PARIS (AFP) - "Zidane nous ressemble": dans les cités et un peu partout en France, les gens pardonnaient lundi à leur héros national son coup de tête lors de la finale du Mondial-2006 de soccer mais réclamaient malgré tout une explication.

"La première chose que l'on s'est dite, c'est que Zidane nous ressemble, c'est un mec de quartier qui démarre au quart de tour. C'est un coup de sang qui renvoie à son histoire, à sa jeunesse dans une cité".

Par ces mots, Samir, membre de l'association de Dammarie-lès-Lys "Bouge qui bouge" en grande banlieue parisienne, résume l'état d'esprit qui règne dans plusieurs cités après la défaite de la France battue en finale du Mondial 2006 de football face à l'Italie (1-1, 5 t.a.b. à 3).

Mais le désormais tristement célèbre coup de tête de Zizou en pleine poitrine de l'Italien Marco Materazzi, fait craindre en même temps des mauvaises répercussions dans ces quartiers sensibles, dont Zidane est lui-même issu.

"Zidane a répondu à une provocation qui peut inciter à faire un mauvais geste, on essaie de souligner auprès de jeunes qu'aucun mot ne mérite un tel geste", fait valoir dans la région marseillaise (sud-est) Youcef Moussaoui, éducateur sportif en stage avec des adolescents de 14 à 17 ans.

"Geste impardonnable"

"On a vu dès ce matin des jeunes s'amuser à faire ce geste-là, ça va très très vite", déplore M. Moussaoui. "La moindre des choses, estime-t-il, serait que Zidane s'excuse publiquement pour ce geste qui reste impardonnable", sinon, "c'est le geste qui va rester".

Samir est moins alarmiste: "Est-ce que cet événement peut porter préjudice aux banlieues?" Non, répond-il, "c'est du football !"

"Est-ce que ça porte préjudice aux bons Français quand tel ou tel chanteur raconte n'importe quoi? Les grands joueurs sont issus de banlieues, de favelas, où ils ont parfois dû se battre pour se faire respecter", insiste le jeune homme, reconnaissant comme les autres que "c'est un geste inexcusable", mais qu'"il ne faut pas oublier le racisme des Italiens".

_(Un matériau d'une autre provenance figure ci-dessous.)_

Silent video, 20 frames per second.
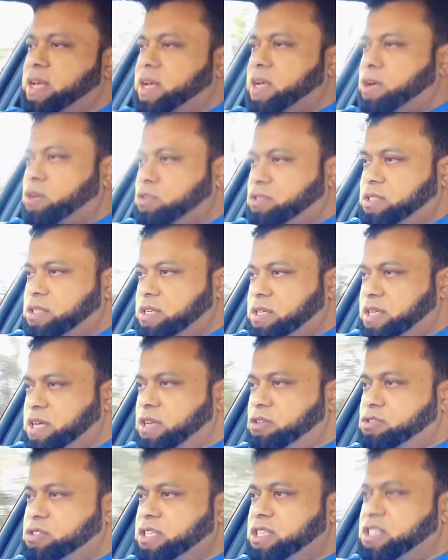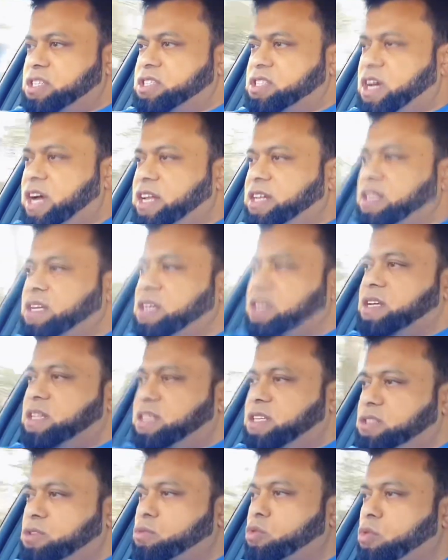Because can you see this sign?
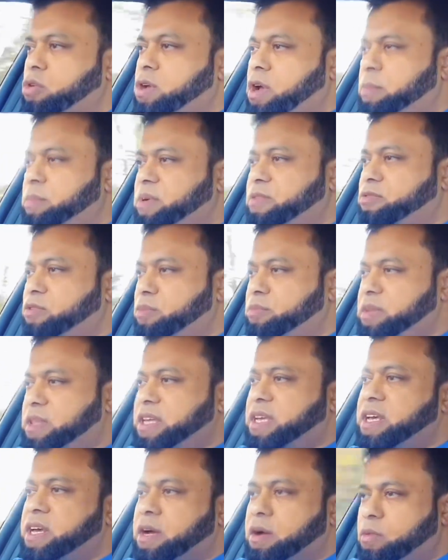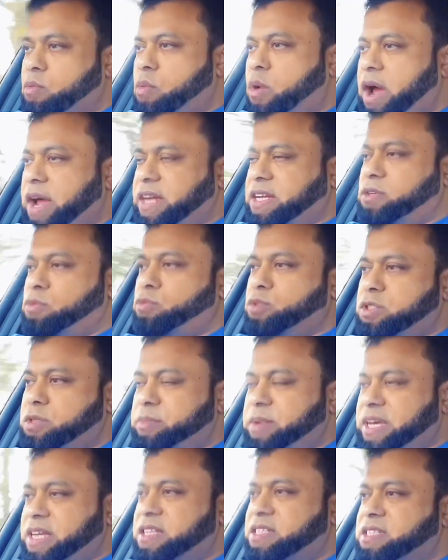There's a road coming from the right, which
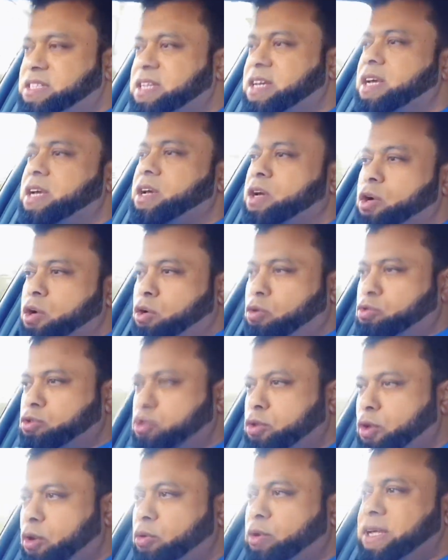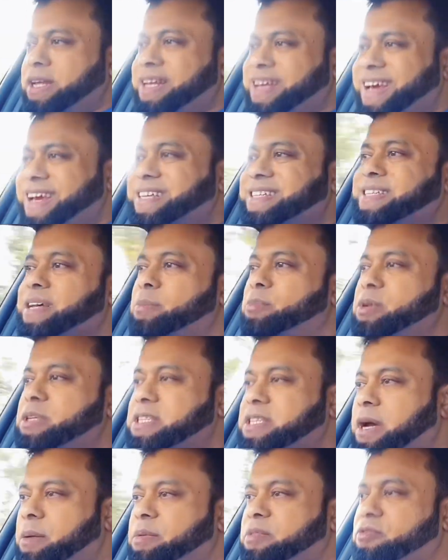means go slowly in case somebody's
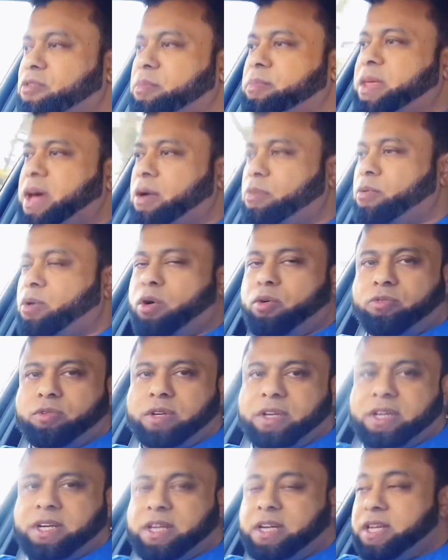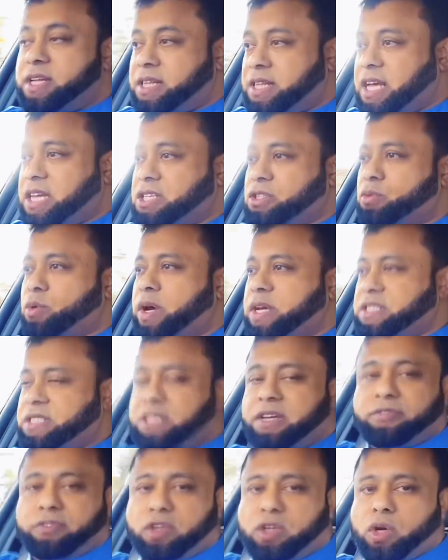coming from that road. That's why he's
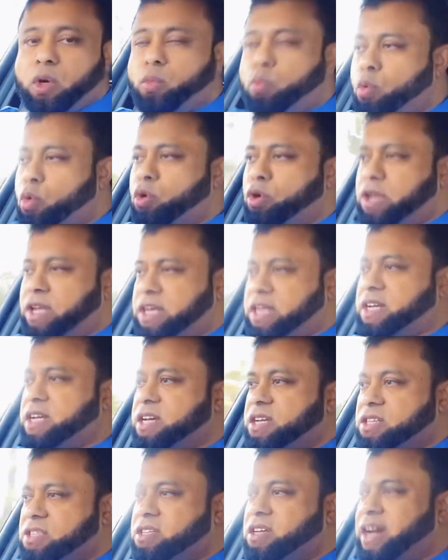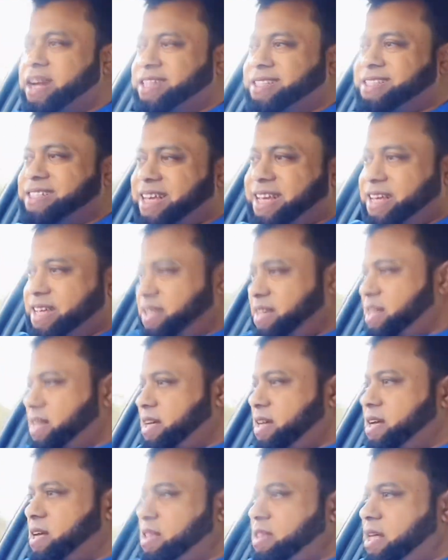giving you a warning sign saying
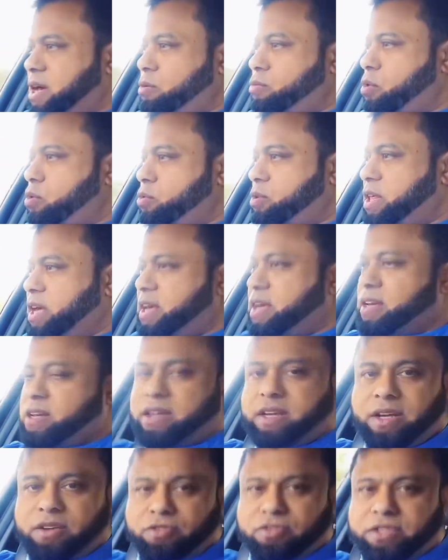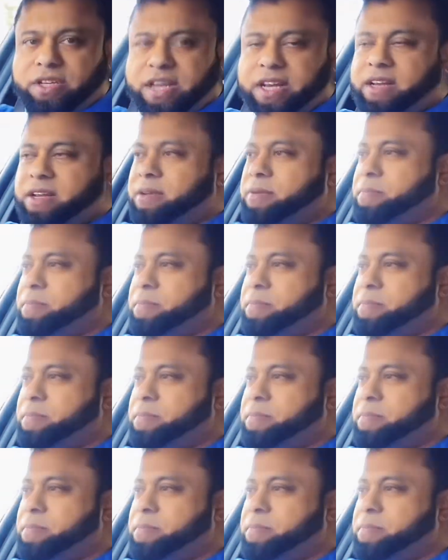that road there. Can you see it?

Au centre social de Belsunce, quartier défavorisé de Marseille, Annick Marondo, responsable du secteur "enfance", attend aussi une explication: "Il serait intelligent que Zidane prenne la parole pour expliquer son geste et pour le condamner lui-même. Tout le monde a besoin de savoir !".

"Il arrête sa carrière sur une fausse note, j'espère qu'il va donner une explication valable, ce serait le minimum", renchérit Philippe Schaefer de l'association pour l'animation du Neuhof (APAN), dans une des cités de Strasbourg (est).

"Comme tout le monde"

Pour Moussa Becherif, membre de l'association d'insertion dans la banlieue Toulousaine (sud-ouest), le coup de tête de Zidane est certes "triste", mais il "ne va pas changer l'image que les jeunes ont de lui".

Il est juste "un peu plus humain, il est comme tout le monde", dit-il.

Abdellatif Mellouki, vice-président du Conseil régional du culte musulman (CRCM) de la région Midi-Pyrénées, reconnaît que l'on "ne peut pas attendre cela d'un grand joueur", "mais on ne peut pas résumer une carrière sur ce coup de tête, Zidane restera un exemple" pour les jeunes.

A Vaux-en-Velin dans la banlieue de Lyon (centre-est), un centre de loisirs a lancé le débat avec les jeunes, explique la directrice du centre, Zohra Kellas.

"Nous encadrons tout au long de l'année des équipes de foot, nous ne tolérons aucun geste de violence. On a tous été un peu surpris par son geste, que l'on ne peut cautionner, mais tout le monde fait des bêtises et c'est de cela que nous allons débattre avec les enfants", a-t-elle souligné.